RECORD EXTRACTS →
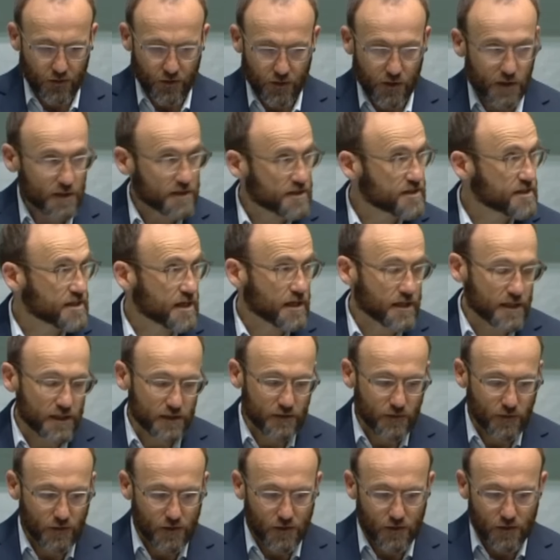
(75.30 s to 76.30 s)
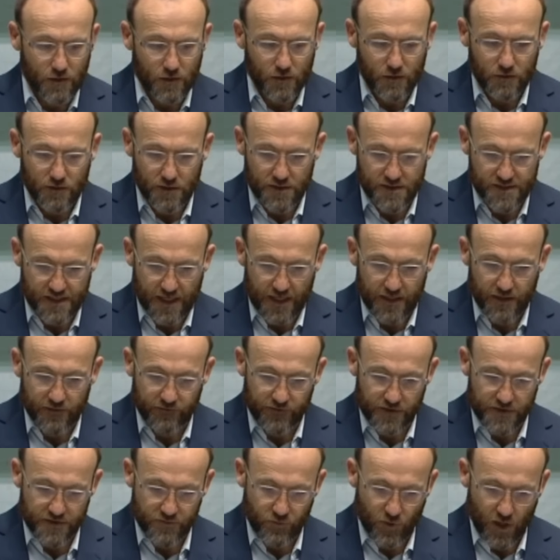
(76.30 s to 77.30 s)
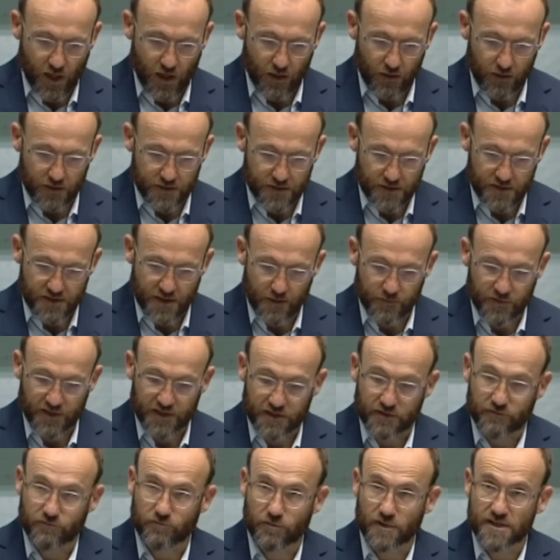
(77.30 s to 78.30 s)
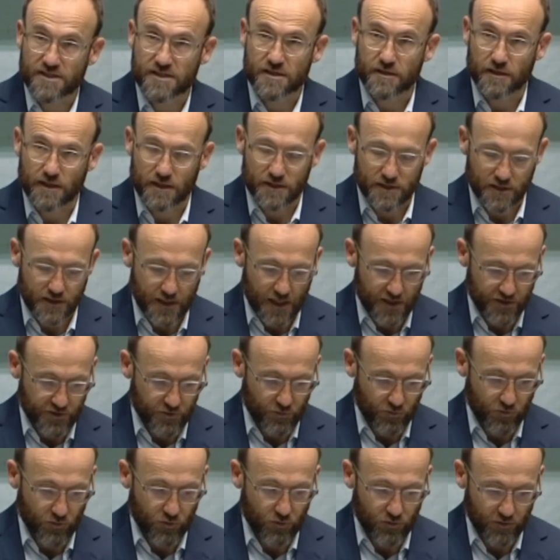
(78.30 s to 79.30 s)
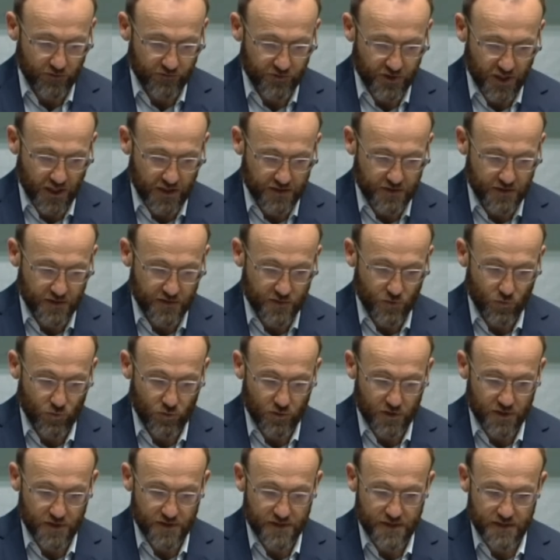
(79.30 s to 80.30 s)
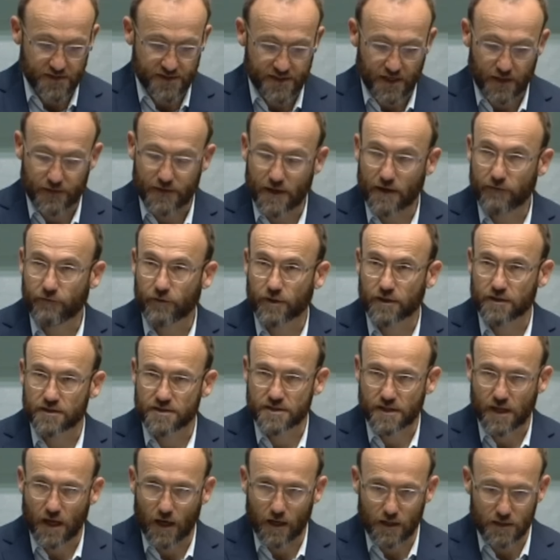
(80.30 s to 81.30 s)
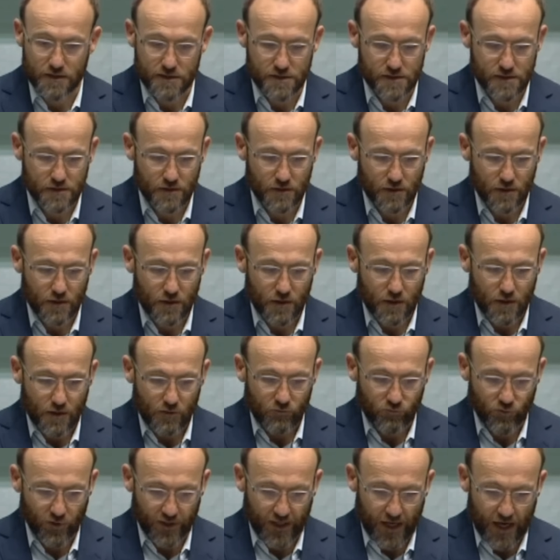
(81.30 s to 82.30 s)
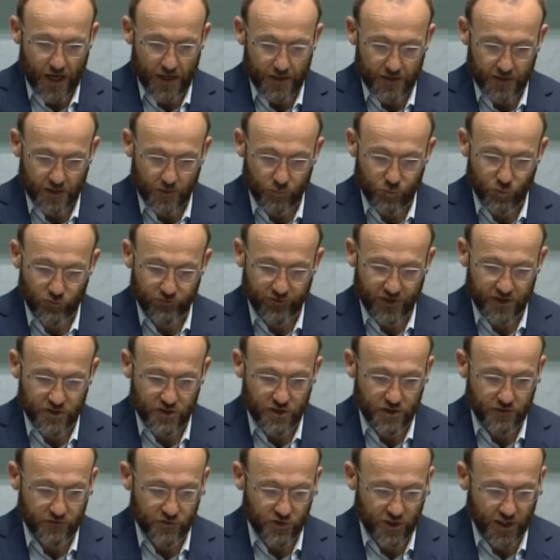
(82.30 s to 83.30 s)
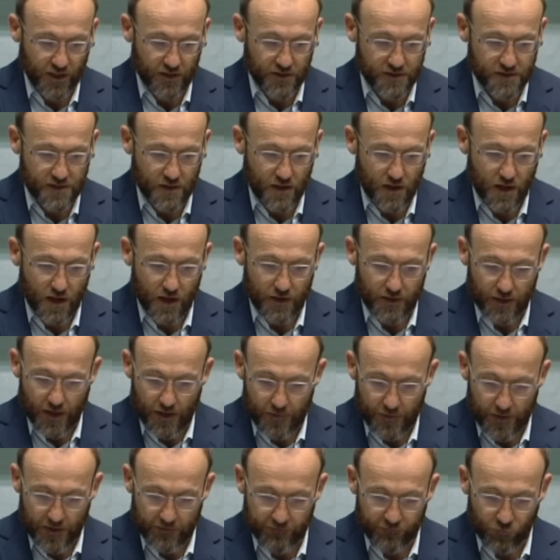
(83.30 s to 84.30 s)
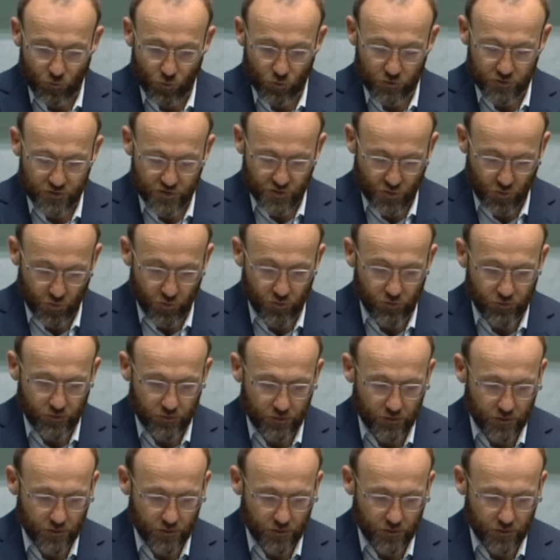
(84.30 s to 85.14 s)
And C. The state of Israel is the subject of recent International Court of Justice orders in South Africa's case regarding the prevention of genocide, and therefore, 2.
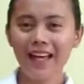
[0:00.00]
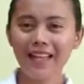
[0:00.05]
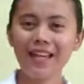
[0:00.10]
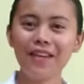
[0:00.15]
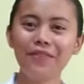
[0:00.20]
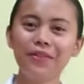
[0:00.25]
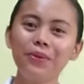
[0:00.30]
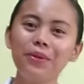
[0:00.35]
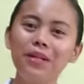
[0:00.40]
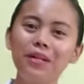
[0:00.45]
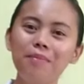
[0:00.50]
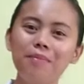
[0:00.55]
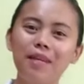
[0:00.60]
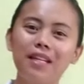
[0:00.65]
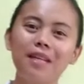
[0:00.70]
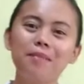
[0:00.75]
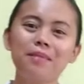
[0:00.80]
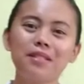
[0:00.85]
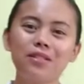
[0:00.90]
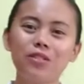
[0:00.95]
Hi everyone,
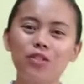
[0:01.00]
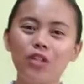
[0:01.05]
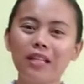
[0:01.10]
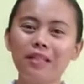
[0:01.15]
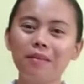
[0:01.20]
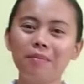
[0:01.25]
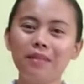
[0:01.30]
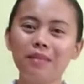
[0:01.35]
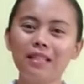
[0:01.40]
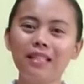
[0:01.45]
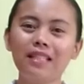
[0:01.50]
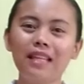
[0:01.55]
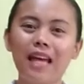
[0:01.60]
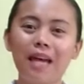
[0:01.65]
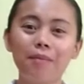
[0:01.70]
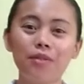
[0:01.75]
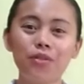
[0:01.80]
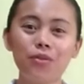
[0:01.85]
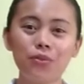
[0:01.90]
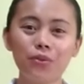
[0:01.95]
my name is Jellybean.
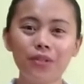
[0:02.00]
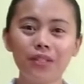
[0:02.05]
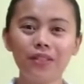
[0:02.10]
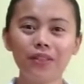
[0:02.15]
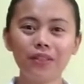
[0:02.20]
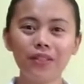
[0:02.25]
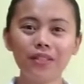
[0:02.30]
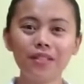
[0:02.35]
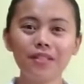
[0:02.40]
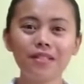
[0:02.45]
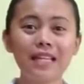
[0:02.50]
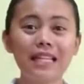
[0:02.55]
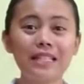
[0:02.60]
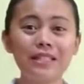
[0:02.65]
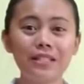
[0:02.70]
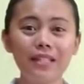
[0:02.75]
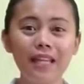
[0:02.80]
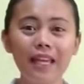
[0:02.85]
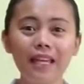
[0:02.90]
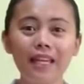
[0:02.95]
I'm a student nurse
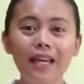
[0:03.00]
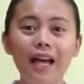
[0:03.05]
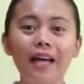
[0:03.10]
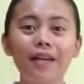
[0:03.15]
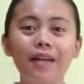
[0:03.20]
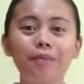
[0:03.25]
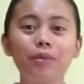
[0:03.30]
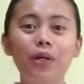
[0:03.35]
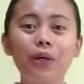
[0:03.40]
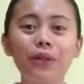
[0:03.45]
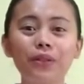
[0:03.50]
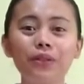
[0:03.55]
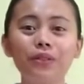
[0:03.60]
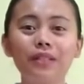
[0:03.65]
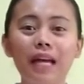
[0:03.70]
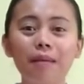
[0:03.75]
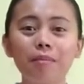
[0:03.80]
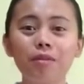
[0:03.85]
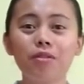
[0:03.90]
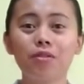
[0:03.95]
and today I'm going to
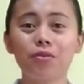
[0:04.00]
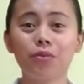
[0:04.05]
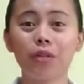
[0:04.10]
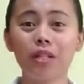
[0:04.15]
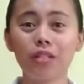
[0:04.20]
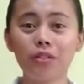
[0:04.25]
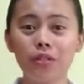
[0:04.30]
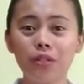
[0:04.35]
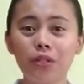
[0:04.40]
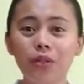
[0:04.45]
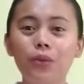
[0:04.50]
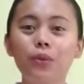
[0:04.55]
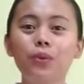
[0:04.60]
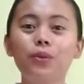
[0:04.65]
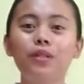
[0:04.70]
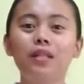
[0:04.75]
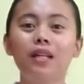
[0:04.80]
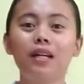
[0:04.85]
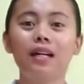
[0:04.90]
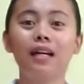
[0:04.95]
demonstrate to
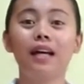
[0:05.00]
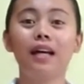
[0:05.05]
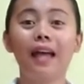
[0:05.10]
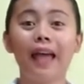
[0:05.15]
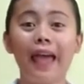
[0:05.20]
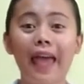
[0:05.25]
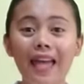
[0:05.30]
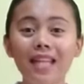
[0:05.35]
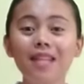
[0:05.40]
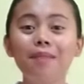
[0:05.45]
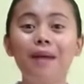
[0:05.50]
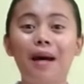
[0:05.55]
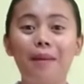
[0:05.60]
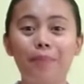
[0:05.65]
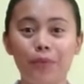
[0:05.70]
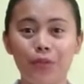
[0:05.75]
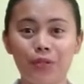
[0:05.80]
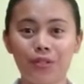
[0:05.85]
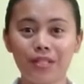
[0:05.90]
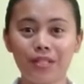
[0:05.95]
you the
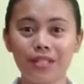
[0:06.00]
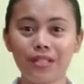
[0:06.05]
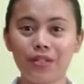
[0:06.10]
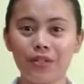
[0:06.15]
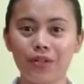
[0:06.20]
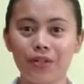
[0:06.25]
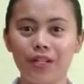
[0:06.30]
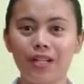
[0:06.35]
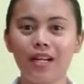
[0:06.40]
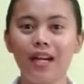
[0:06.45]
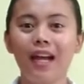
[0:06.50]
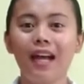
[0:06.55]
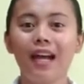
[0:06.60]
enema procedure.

WORK REQUEST →
Return each entry exactly as it appears above, but exclude the pictures.

SOLUTION FOR THIS TASK →
(75.30 s to 76.30 s)
(76.30 s to 77.30 s)
(77.30 s to 78.30 s)
(78.30 s to 79.30 s)
(79.30 s to 80.30 s)
(80.30 s to 81.30 s)
(81.30 s to 82.30 s)
(82.30 s to 83.30 s)
(83.30 s to 84.30 s)
(84.30 s to 85.14 s)
And C. The state of Israel is the subject of recent International Court of Justice orders in South Africa's case regarding the prevention of genocide, and therefore, 2.
[0:00.00]
[0:00.05]
[0:00.10]
[0:00.15]
[0:00.20]
[0:00.25]
[0:00.30]
[0:00.35]
[0:00.40]
[0:00.45]
[0:00.50]
[0:00.55]
[0:00.60]
[0:00.65]
[0:00.70]
[0:00.75]
[0:00.80]
[0:00.85]
[0:00.90]
[0:00.95]
Hi everyone,
[0:01.00]
[0:01.05]
[0:01.10]
[0:01.15]
[0:01.20]
[0:01.25]
[0:01.30]
[0:01.35]
[0:01.40]
[0:01.45]
[0:01.50]
[0:01.55]
[0:01.60]
[0:01.65]
[0:01.70]
[0:01.75]
[0:01.80]
[0:01.85]
[0:01.90]
[0:01.95]
my name is Jellybean.
[0:02.00]
[0:02.05]
[0:02.10]
[0:02.15]
[0:02.20]
[0:02.25]
[0:02.30]
[0:02.35]
[0:02.40]
[0:02.45]
[0:02.50]
[0:02.55]
[0:02.60]
[0:02.65]
[0:02.70]
[0:02.75]
[0:02.80]
[0:02.85]
[0:02.90]
[0:02.95]
I'm a student nurse
[0:03.00]
[0:03.05]
[0:03.10]
[0:03.15]
[0:03.20]
[0:03.25]
[0:03.30]
[0:03.35]
[0:03.40]
[0:03.45]
[0:03.50]
[0:03.55]
[0:03.60]
[0:03.65]
[0:03.70]
[0:03.75]
[0:03.80]
[0:03.85]
[0:03.90]
[0:03.95]
and today I'm going to
[0:04.00]
[0:04.05]
[0:04.10]
[0:04.15]
[0:04.20]
[0:04.25]
[0:04.30]
[0:04.35]
[0:04.40]
[0:04.45]
[0:04.50]
[0:04.55]
[0:04.60]
[0:04.65]
[0:04.70]
[0:04.75]
[0:04.80]
[0:04.85]
[0:04.90]
[0:04.95]
demonstrate to
[0:05.00]
[0:05.05]
[0:05.10]
[0:05.15]
[0:05.20]
[0:05.25]
[0:05.30]
[0:05.35]
[0:05.40]
[0:05.45]
[0:05.50]
[0:05.55]
[0:05.60]
[0:05.65]
[0:05.70]
[0:05.75]
[0:05.80]
[0:05.85]
[0:05.90]
[0:05.95]
you the
[0:06.00]
[0:06.05]
[0:06.10]
[0:06.15]
[0:06.20]
[0:06.25]
[0:06.30]
[0:06.35]
[0:06.40]
[0:06.45]
[0:06.50]
[0:06.55]
[0:06.60]
enema procedure.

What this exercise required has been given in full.